В это мгновение свет лампы упал на лицо девочки, и она встретилась взглядом с госпожой Лера. Большие черные глаза, еще не вернувшиеся из страны сновидений, несколько секунд смотрели на жену эконома, и та не завершила фразу. Покрытая голубыми прожилками рука с длинными пальцами, немного поколебавшись, погладила бледную от усталости щеку девочки, на которую завитки локонов отбрасывали колечки тени.
– Я вижу… – сказала наконец госпожа Лера, сама точно не зная, что имела в виду.
Она выпрямилась и поставила лампу обратно на столик. Помолчала, глядя на мужа. Слышалось лишь тихое шипенье масла в лампе.
– Ладно, – заключила жена эконома, – сегодня она поспит в детской. Девочки потеснятся.
Не успела она это сказать, как эти самые девочки с криком ворвались в комнату. Они слушали под дверью и, услышав, что речь пошла о них, бросились к господину Лера, подбирая длинные белые рубашки, чтоб удобнее было бежать.
– Это невыносимо! – вскричала госпожа Лера. – Они весь вечер спорили, кому из них снимать с тебя ботинки.
Господин Лера, сидевший в кресле у камина, посадил дочерей на одно и другое колено и прошелся бородой по их щекам; на вид одной из них было девять, другой – десять лет, обе выглядели крепкими и здоровыми, но трудно было предположить, что они с возрастом похорошеют; у старшей были редкие брови и маленькие, глубоко сидящие глаза – настоящий бич дурнушек, ибо такие особенности делают лицо смешным; младшую природа не так обидела: черты ее мясистого лица были правильными, на щеках – румянец, но из нее могла получиться лишь заурядная девица.
– Сегодня моя очередь! – кричали девочки разом.
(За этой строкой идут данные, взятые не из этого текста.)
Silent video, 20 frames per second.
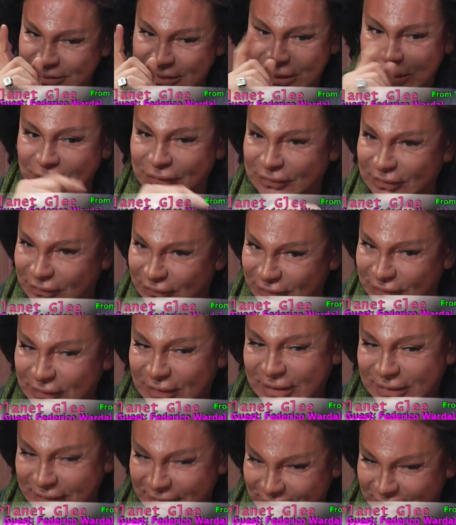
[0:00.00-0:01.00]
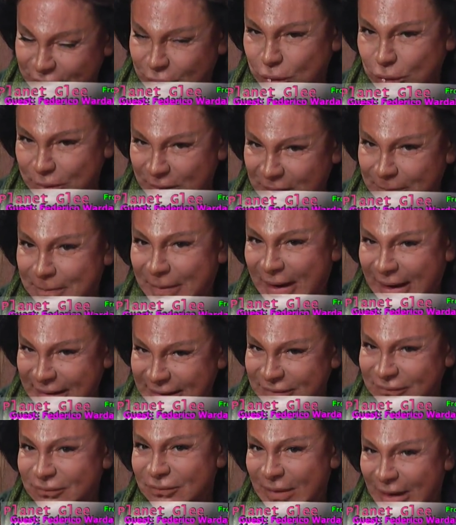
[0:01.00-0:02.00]
because this is could be
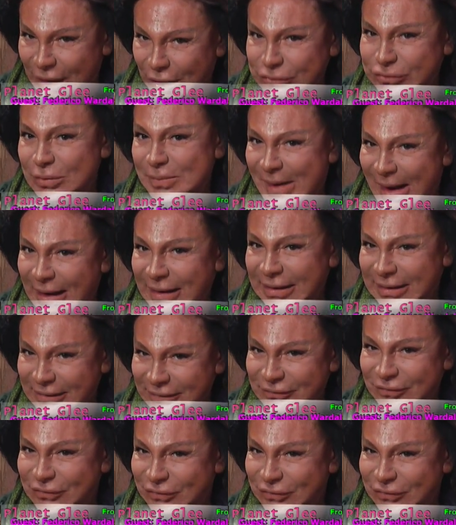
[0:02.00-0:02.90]
paid a lot of money,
Госпожа Лера прижала ладони к вискам и заявила, что сойдет с ума, если дочери не угомонятся, но, как видно, эту угрозу девочки слышали столько раз, что она уже не производила на них никакого впечатления; опустившись на красный коврик, они принялись толкать одна другую, стараясь овладеть огромными ногами господина Лера, который сидел неподвижно и лишь повторял: «Ну-ну, девочки!», стараясь примирить соперниц; однако в самый разгар битвы, когда старшая не подпускала младшую к левой ноге отца, упершись ногой ей в живот, они вдруг, не сговариваясь, прекратили возню и посмотрели на гостью, которой госпожа Лера знаком велела приблизиться. То ли из робости, то ли сознательно, Элизабет при появлении девочек спряталась за спинку кресла, в котором сидел хозяин дома. Теперь она покинула свое убежище и уставилась на девочек. Несколько секунд все трое молча разглядывали друг друга. Элен, младшая, чтобы легче было думать, засунула палец в рот; кустики светлых волос, заменявшие брови на лице Берты, сошлись на переносице, и она на три четверти повернула голову, глядя на вновь прибывшую. Наконец госпожа Лера, немного нервничая, велела девочкам поздороваться, обе подошли к Элизабет и каждая чинно подала ей руку.
А как же быть с ботинками? Господин Лера предложил решить проблему полюбовно: левую ногу – Элен, а правую – Берте, однако девочки взялись за работу без обычного воодушевления, их, конечно, смущал взгляд нежданной гостьи, которая, стоя рядом с креслом их отца, смотрела с каким-то непонятным выражением; старшая покраснела и потянула за шнурки так неловко, что сделался узел, она попыталась его развязать, сломала ноготь и, потеряв терпение, так рванула за шнурок, что он порвался. С ее губ сорвался сердитый возглас. Господин Лера наклонился, чтобы погладить Берту по щеке, но она дернулась в сторону и, не на шутку разозлившись на собственную неловкость, шлепнула по толстой руке ни в чем не повинного эконома. «Ох!» – огорченно воскликнул отец. Дочь с вызовом глянула на него своими маленькими глазками и, когда он еще раз тихо сказал: «Ох!», шлепнула его еще раз, посильней, после чего надулась и отошла к окну. Наблюдая эту сцену, Элизабет без труда догадалась, что Берта – любимая дочь господина Лера, тихонько отошла в самый дальний угол комнаты и сделала вид, будто ничего не заметила.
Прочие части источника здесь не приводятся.